[dune-functions] GridFunction interface

Carsten Gräser graeser at mi.fu-berlin.de
Fri Mar 20 17:11:04 CET 2015


Am 20.03.2015 um 16:52 schrieb Carsten Gräser:
> Hi Christian,
> 
> Am 20.03.2015 um 16:32 schrieb Christian Engwer:
>> Hi Oli,
>>
>>> I am not convinced either.  In fact I'd find 1) more unexpected than 2).
>>> If I have a function that depends on some coordinates I'd expect its
>>> derivatives to be wrt to these coordinates.  So if the function is a local
>>> function I'd expect the derivatives to be wrt to local coordinates.
>>> If I want them wrt global coordinates then I'd need to multiply by
>>> JacobianInverseTransform.
>>
>> No, the problem was/is that you don't know what to do, because it
>> depends on your particular type of function.
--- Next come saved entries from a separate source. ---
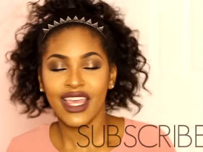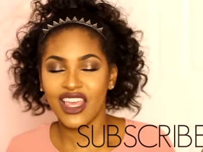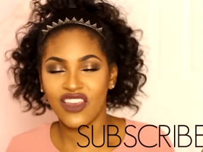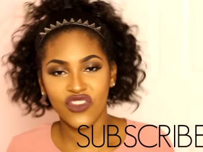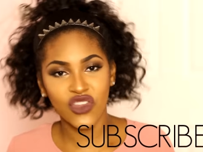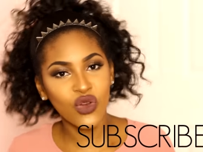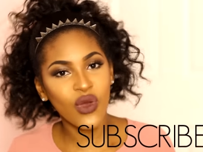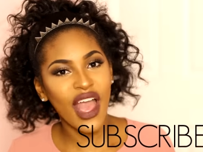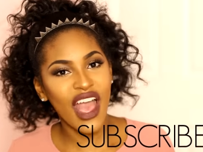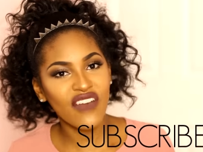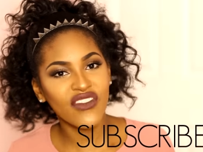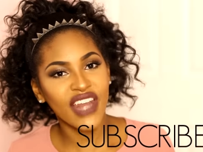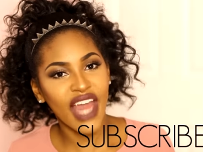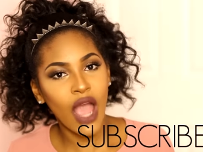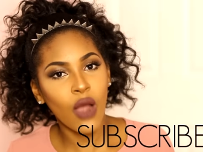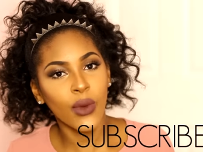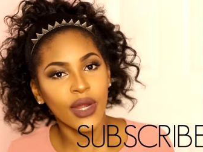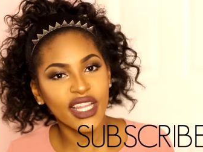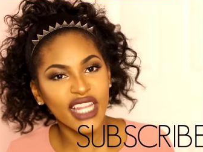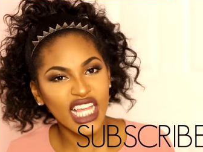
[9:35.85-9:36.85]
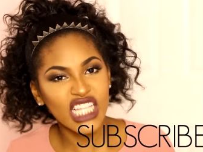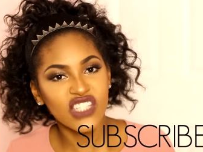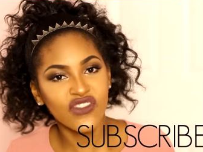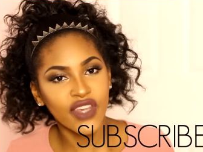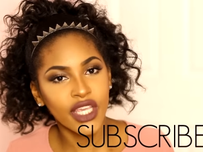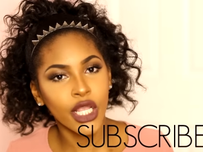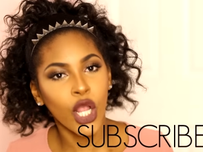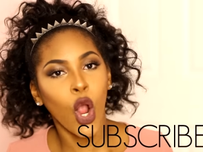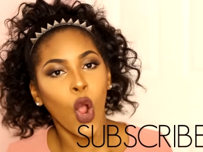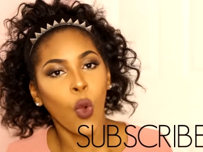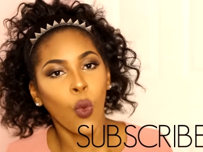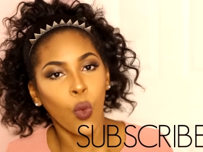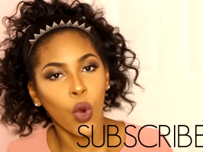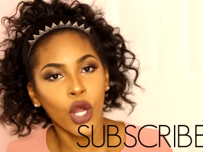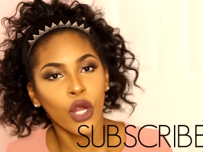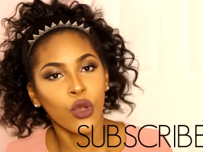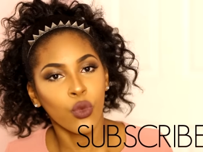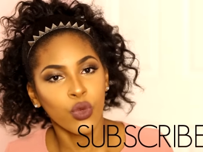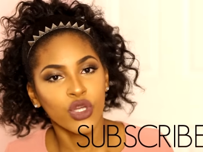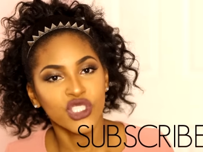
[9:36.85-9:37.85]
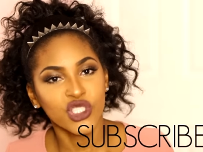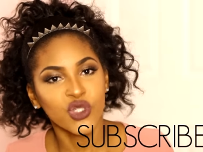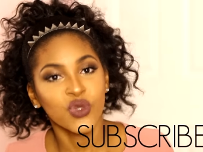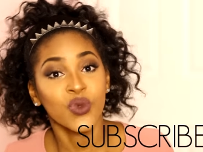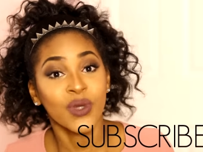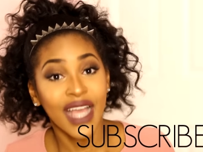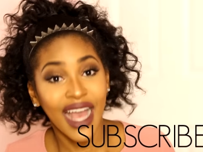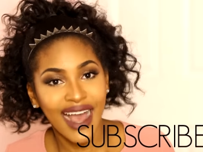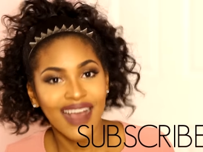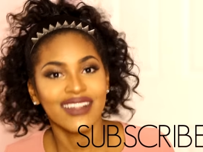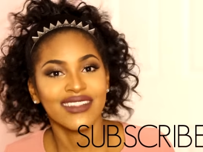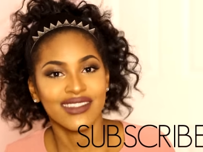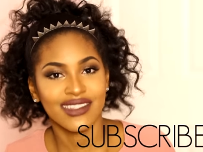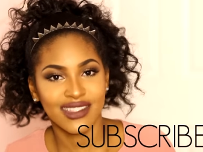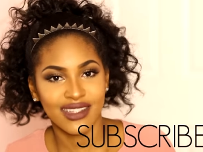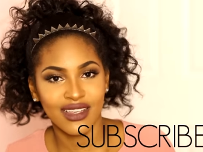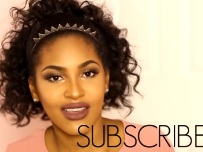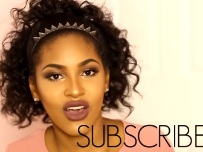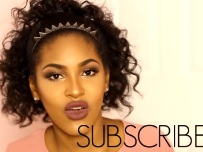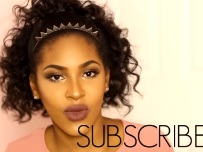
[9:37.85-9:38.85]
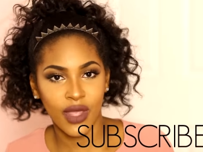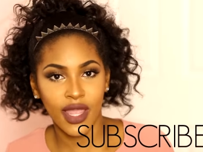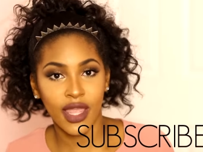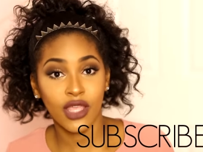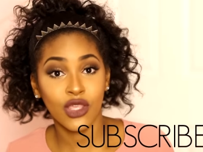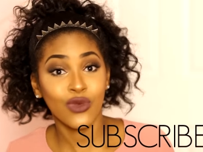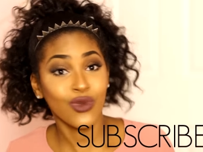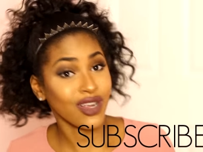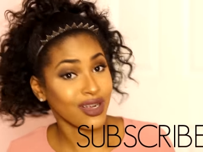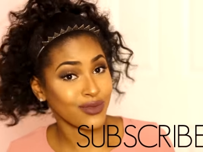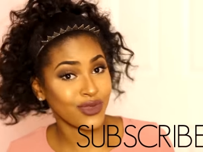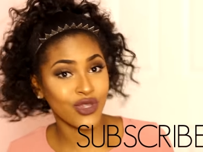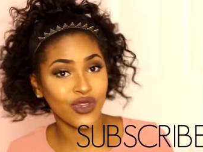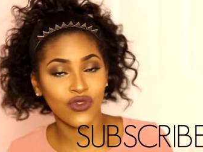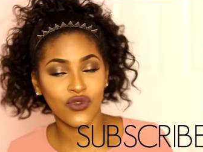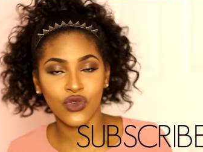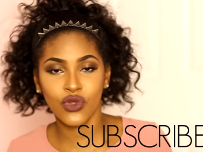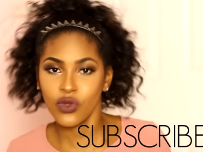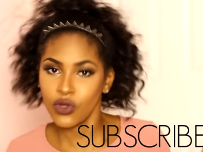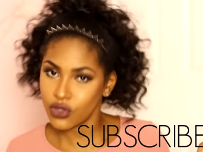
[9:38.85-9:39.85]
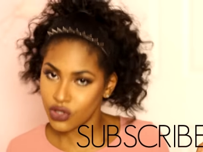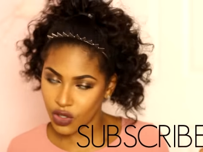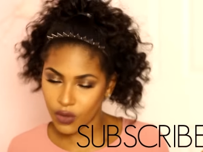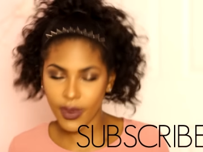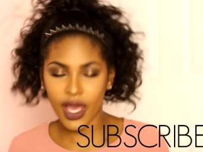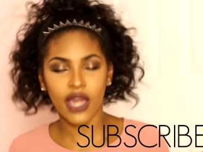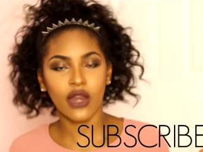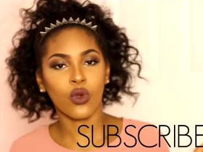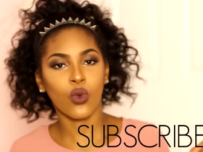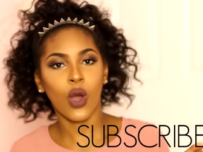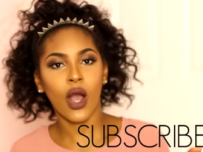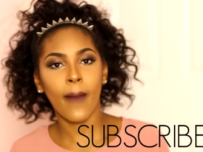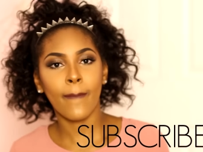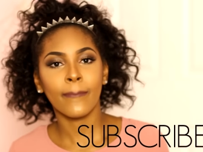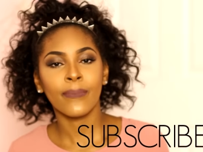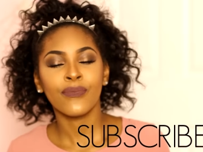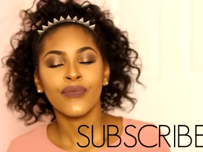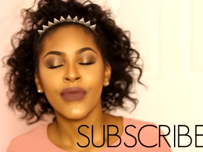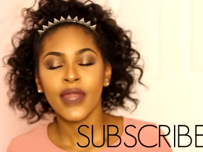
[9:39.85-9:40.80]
If you don't have an hourglass figure, work what you got, okay? You are beautiful no matter what.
Or lets ask the other way
>> around, what would your local function return in case of the RT0
>> function. Would it already perform the piola transformation?
>>
>> Christian
> I still don't understand this point. The problem I mentioned,
> and (as far as I understand) Olis answer is only about local
> coordinates for the domain. Perhaps a formula will shed some light:
> 
> Lets assume f:\Omega \to V, E a fixed element, R the reference
> element, and T:R \to E the geomertry map. Now let
> 
>   g = localFunction(f);
>   g.bind(E);
> 
> Then we have g = f \circ T^{-1} : R \to V. But with approach 1)
> we would have
> 
>   derivative(g) = f' \circ T^{-1} != g'
Sorry, this should be

  g = f \circ T,    derivative(g) = f' \circ T != g'

> and derivative(g)(x) \in L(E,V) instead of L(R,V). In contrast
> 2) would lead to derivative(g) = g' and derivative(g)(x) \in L(R,V)
> as expected.
> 
> As far as I understand you're taking about local E-dependent
> coordinates for the range V which is orthogonal to the problem
> mentioned above.

To answer your question with the Piola transformation: If f is
(locally) given via the Piola transformation of some function
h defined on R, i.e. f = P(h), then g=localFunction(f) would
still be given by

  g = f \circ T = P(h) \circ T

which gives

  g = 1/det(DT) DT h

so you will only do the image space part of the Piola transformation.